HOW TO COMPLETE THIS TASK: Every entry that follows should be output again, word for word.

Stored items:
=====

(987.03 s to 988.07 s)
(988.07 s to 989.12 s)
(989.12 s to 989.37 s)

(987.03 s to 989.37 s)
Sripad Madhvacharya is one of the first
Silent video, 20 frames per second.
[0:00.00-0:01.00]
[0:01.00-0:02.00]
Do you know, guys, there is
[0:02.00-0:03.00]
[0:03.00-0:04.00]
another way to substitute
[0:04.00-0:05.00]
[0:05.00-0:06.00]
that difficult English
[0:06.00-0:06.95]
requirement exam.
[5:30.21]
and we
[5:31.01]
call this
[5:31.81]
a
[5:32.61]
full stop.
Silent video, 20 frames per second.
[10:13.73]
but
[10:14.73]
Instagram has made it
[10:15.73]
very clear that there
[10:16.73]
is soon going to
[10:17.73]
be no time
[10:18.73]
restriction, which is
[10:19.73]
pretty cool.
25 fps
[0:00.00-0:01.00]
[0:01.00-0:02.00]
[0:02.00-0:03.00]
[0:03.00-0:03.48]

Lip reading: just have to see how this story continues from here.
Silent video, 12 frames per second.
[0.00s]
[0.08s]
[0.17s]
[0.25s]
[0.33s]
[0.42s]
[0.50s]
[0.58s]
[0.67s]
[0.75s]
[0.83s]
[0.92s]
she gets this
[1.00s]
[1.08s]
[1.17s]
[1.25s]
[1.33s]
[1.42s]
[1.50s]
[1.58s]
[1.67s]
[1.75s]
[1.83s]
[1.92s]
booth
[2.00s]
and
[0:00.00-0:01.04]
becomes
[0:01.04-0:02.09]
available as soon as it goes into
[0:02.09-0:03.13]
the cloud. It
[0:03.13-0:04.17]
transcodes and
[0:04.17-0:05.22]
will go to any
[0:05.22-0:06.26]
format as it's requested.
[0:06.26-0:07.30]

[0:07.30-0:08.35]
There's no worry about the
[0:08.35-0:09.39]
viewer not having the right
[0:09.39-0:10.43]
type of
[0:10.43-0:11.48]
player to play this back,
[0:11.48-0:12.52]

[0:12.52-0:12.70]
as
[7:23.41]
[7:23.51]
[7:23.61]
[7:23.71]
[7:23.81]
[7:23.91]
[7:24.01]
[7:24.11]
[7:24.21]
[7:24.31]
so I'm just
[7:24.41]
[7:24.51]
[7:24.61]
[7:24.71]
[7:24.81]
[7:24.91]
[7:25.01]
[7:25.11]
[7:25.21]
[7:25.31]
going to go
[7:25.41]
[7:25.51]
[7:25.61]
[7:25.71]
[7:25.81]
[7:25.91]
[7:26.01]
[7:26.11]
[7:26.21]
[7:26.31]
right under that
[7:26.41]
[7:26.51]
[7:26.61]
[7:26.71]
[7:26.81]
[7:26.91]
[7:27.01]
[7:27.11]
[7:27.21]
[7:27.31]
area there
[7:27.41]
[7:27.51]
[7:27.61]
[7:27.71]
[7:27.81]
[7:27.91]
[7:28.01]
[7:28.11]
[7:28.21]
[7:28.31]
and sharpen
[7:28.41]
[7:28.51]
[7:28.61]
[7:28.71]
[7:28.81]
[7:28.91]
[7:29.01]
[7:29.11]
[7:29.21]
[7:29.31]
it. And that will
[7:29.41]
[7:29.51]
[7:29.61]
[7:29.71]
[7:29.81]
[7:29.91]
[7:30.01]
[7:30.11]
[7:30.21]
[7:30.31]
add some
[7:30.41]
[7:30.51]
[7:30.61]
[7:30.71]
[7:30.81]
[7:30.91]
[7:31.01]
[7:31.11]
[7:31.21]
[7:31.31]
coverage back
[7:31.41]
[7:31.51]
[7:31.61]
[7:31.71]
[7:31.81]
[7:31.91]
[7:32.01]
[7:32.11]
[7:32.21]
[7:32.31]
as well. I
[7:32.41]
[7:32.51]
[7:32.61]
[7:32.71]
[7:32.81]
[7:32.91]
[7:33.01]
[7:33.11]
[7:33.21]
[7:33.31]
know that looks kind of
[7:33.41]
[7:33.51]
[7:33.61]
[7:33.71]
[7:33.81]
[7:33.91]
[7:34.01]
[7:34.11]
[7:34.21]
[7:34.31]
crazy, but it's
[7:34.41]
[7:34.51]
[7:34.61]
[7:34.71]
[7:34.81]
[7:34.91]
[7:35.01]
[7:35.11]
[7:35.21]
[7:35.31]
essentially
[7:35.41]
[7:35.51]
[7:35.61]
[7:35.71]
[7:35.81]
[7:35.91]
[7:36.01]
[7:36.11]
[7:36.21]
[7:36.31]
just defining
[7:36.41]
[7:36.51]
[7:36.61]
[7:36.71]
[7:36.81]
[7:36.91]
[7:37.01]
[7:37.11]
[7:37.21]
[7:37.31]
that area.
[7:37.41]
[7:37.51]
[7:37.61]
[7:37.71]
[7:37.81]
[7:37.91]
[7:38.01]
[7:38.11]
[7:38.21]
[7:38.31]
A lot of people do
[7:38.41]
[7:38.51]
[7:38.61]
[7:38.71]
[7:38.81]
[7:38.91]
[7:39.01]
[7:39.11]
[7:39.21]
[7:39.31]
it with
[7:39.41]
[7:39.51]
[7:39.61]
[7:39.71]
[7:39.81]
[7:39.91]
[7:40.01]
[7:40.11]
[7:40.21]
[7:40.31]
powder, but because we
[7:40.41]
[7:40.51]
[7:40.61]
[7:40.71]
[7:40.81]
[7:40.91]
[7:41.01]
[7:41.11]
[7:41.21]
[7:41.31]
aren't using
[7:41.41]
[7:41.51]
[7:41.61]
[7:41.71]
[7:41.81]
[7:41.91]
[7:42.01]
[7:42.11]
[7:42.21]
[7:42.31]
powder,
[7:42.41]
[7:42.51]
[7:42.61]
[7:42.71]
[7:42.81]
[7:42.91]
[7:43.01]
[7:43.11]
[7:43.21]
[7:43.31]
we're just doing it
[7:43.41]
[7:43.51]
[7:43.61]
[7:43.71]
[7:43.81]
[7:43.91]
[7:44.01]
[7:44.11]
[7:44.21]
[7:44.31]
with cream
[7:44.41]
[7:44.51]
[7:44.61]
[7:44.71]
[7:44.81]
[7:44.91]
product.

=====

EXPECTED OUTPUT:
(987.03 s to 988.07 s)
(988.07 s to 989.12 s)
(989.12 s to 989.37 s)

(987.03 s to 989.37 s)
Sripad Madhvacharya is one of the first
Silent video, 20 frames per second.
[0:00.00-0:01.00]
[0:01.00-0:02.00]
Do you know, guys, there is
[0:02.00-0:03.00]
[0:03.00-0:04.00]
another way to substitute
[0:04.00-0:05.00]
[0:05.00-0:06.00]
that difficult English
[0:06.00-0:06.95]
requirement exam.
[5:30.21]
and we
[5:31.01]
call this
[5:31.81]
a
[5:32.61]
full stop.
Silent video, 20 frames per second.
[10:13.73]
but
[10:14.73]
Instagram has made it
[10:15.73]
very clear that there
[10:16.73]
is soon going to
[10:17.73]
be no time
[10:18.73]
restriction, which is
[10:19.73]
pretty cool.
25 fps
[0:00.00-0:01.00]
[0:01.00-0:02.00]
[0:02.00-0:03.00]
[0:03.00-0:03.48]

Lip reading: just have to see how this story continues from here.
Silent video, 12 frames per second.
[0.00s]
[0.08s]
[0.17s]
[0.25s]
[0.33s]
[0.42s]
[0.50s]
[0.58s]
[0.67s]
[0.75s]
[0.83s]
[0.92s]
she gets this
[1.00s]
[1.08s]
[1.17s]
[1.25s]
[1.33s]
[1.42s]
[1.50s]
[1.58s]
[1.67s]
[1.75s]
[1.83s]
[1.92s]
booth
[2.00s]
and
[0:00.00-0:01.04]
becomes
[0:01.04-0:02.09]
available as soon as it goes into
[0:02.09-0:03.13]
the cloud. It
[0:03.13-0:04.17]
transcodes and
[0:04.17-0:05.22]
will go to any
[0:05.22-0:06.26]
format as it's requested.
[0:06.26-0:07.30]

[0:07.30-0:08.35]
There's no worry about the
[0:08.35-0:09.39]
viewer not having the right
[0:09.39-0:10.43]
type of
[0:10.43-0:11.48]
player to play this back,
[0:11.48-0:12.52]

[0:12.52-0:12.70]
as
[7:23.41]
[7:23.51]
[7:23.61]
[7:23.71]
[7:23.81]
[7:23.91]
[7:24.01]
[7:24.11]
[7:24.21]
[7:24.31]
so I'm just
[7:24.41]
[7:24.51]
[7:24.61]
[7:24.71]
[7:24.81]
[7:24.91]
[7:25.01]
[7:25.11]
[7:25.21]
[7:25.31]
going to go
[7:25.41]
[7:25.51]
[7:25.61]
[7:25.71]
[7:25.81]
[7:25.91]
[7:26.01]
[7:26.11]
[7:26.21]
[7:26.31]
right under that
[7:26.41]
[7:26.51]
[7:26.61]
[7:26.71]
[7:26.81]
[7:26.91]
[7:27.01]
[7:27.11]
[7:27.21]
[7:27.31]
area there
[7:27.41]
[7:27.51]
[7:27.61]
[7:27.71]
[7:27.81]
[7:27.91]
[7:28.01]
[7:28.11]
[7:28.21]
[7:28.31]
and sharpen
[7:28.41]
[7:28.51]
[7:28.61]
[7:28.71]
[7:28.81]
[7:28.91]
[7:29.01]
[7:29.11]
[7:29.21]
[7:29.31]
it. And that will
[7:29.41]
[7:29.51]
[7:29.61]
[7:29.71]
[7:29.81]
[7:29.91]
[7:30.01]
[7:30.11]
[7:30.21]
[7:30.31]
add some
[7:30.41]
[7:30.51]
[7:30.61]
[7:30.71]
[7:30.81]
[7:30.91]
[7:31.01]
[7:31.11]
[7:31.21]
[7:31.31]
coverage back
[7:31.41]
[7:31.51]
[7:31.61]
[7:31.71]
[7:31.81]
[7:31.91]
[7:32.01]
[7:32.11]
[7:32.21]
[7:32.31]
as well. I
[7:32.41]
[7:32.51]
[7:32.61]
[7:32.71]
[7:32.81]
[7:32.91]
[7:33.01]
[7:33.11]
[7:33.21]
[7:33.31]
know that looks kind of
[7:33.41]
[7:33.51]
[7:33.61]
[7:33.71]
[7:33.81]
[7:33.91]
[7:34.01]
[7:34.11]
[7:34.21]
[7:34.31]
crazy, but it's
[7:34.41]
[7:34.51]
[7:34.61]
[7:34.71]
[7:34.81]
[7:34.91]
[7:35.01]
[7:35.11]
[7:35.21]
[7:35.31]
essentially
[7:35.41]
[7:35.51]
[7:35.61]
[7:35.71]
[7:35.81]
[7:35.91]
[7:36.01]
[7:36.11]
[7:36.21]
[7:36.31]
just defining
[7:36.41]
[7:36.51]
[7:36.61]
[7:36.71]
[7:36.81]
[7:36.91]
[7:37.01]
[7:37.11]
[7:37.21]
[7:37.31]
that area.
[7:37.41]
[7:37.51]
[7:37.61]
[7:37.71]
[7:37.81]
[7:37.91]
[7:38.01]
[7:38.11]
[7:38.21]
[7:38.31]
A lot of people do
[7:38.41]
[7:38.51]
[7:38.61]
[7:38.71]
[7:38.81]
[7:38.91]
[7:39.01]
[7:39.11]
[7:39.21]
[7:39.31]
it with
[7:39.41]
[7:39.51]
[7:39.61]
[7:39.71]
[7:39.81]
[7:39.91]
[7:40.01]
[7:40.11]
[7:40.21]
[7:40.31]
powder, but because we
[7:40.41]
[7:40.51]
[7:40.61]
[7:40.71]
[7:40.81]
[7:40.91]
[7:41.01]
[7:41.11]
[7:41.21]
[7:41.31]
aren't using
[7:41.41]
[7:41.51]
[7:41.61]
[7:41.71]
[7:41.81]
[7:41.91]
[7:42.01]
[7:42.11]
[7:42.21]
[7:42.31]
powder,
[7:42.41]
[7:42.51]
[7:42.61]
[7:42.71]
[7:42.81]
[7:42.91]
[7:43.01]
[7:43.11]
[7:43.21]
[7:43.31]
we're just doing it
[7:43.41]
[7:43.51]
[7:43.61]
[7:43.71]
[7:43.81]
[7:43.91]
[7:44.01]
[7:44.11]
[7:44.21]
[7:44.31]
with cream
[7:44.41]
[7:44.51]
[7:44.61]
[7:44.71]
[7:44.81]
[7:44.91]
product.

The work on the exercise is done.